Sono 127 per ora gli
indagati coinvolti nell’inchiesta sui
test di ingresso
truccati presso le facoltà a numero chiuso di medicina e odontoiatria delle
università di Bari, Foggia, Ancona e Chieti. Sono docenti, studenti o genitori che saranno chiamati a vario titolo a rispondere delle accuse di associazione a delinquere finalizzata alla truffa.
Per gli inquirenti, gli indagati avrebbero allestito per i test d’ingresso del
settembre 2007 un’efficiente centrale operativa dalla quale venivano inviati centinaia di
sms contenenti le risposte alle domande dei test ministeriali.

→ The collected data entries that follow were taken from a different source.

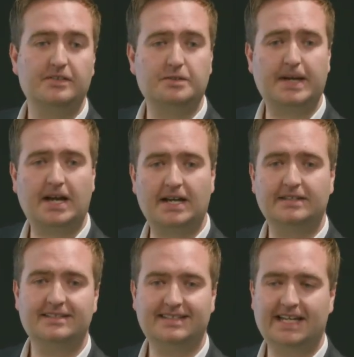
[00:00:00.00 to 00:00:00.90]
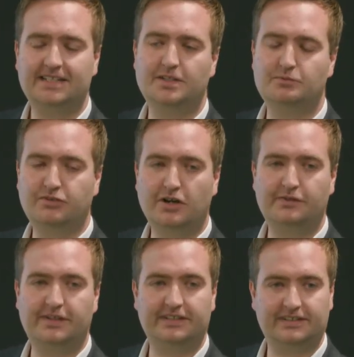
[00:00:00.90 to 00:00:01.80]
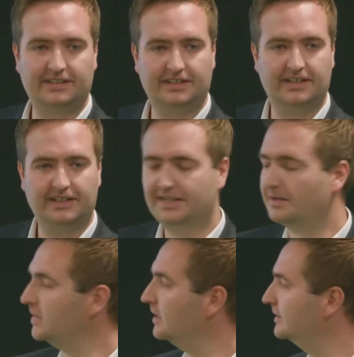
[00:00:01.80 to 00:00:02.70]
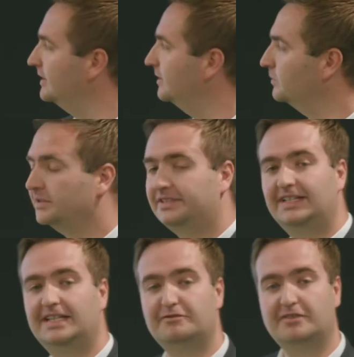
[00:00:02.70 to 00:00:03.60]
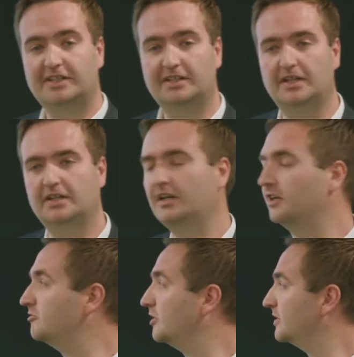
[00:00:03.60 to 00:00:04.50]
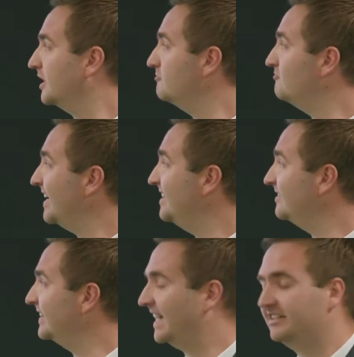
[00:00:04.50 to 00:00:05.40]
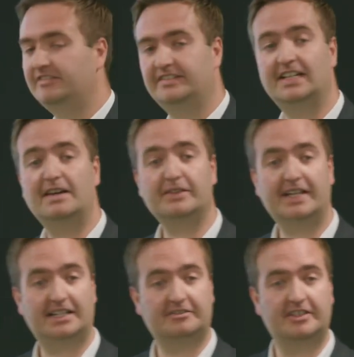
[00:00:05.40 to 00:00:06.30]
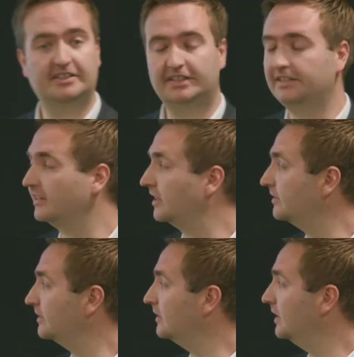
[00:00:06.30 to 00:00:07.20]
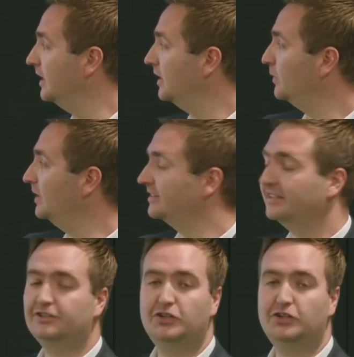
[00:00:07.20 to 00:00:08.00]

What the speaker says: It was about understanding the profit that marketing was delivering across a range of categories, 11 categories in total. We looked at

Il sistema utilizzato, anche se articolato, era molto semplice in realtà: gli studenti “affiliati” facevano partire i messaggi con i quesiti e, dal centro operativo, venivano inviate in breve tempo tutte le
risposte sempre via sms, e il ruolo dei genitori che sono stati coinvolti nell’inchiesta sarebbe stato quello di intermediari tra le centrali operative e gli aspiranti iscritti ai corsi di laurea.
Un
meccanismo collaudato già in altre occasioni che veniva “oliato” anche dalla partecipazione di falsi studenti che in realtà si iscrivevano ai test solo per aiutare coloro che avevano deciso di pagare per superare illecitamente lo sbarramento del numero chiuso. E secondo i magistrati, in caso di successo della prova, il “capo organizzatore” solitamente intascava compensi che arrivavano anche alla somma di
50.000 euro.
Lo stesso
professore, finì ai domiciliari nel 2008, misura cautelare che gli fu revocata dopo una settimana con l’accusa di associazione per delinquere finalizzata alla truffa pluriaggravata. In quell’occasione, l’allora
Ministro Mussi dichiarò: “Io sono contrario al numero chiuso, ma ci sono vincoli europei per cinque professioni. E’ evidente – ha osservato – che la riduzione dei corsi a
numero chiuso deve andare di pari passo con i mezzi forniti alle università per fornire percorsi didattici adeguati. Non basta emettere gride ma si devono creare le condizioni perché possano realizzarsi”.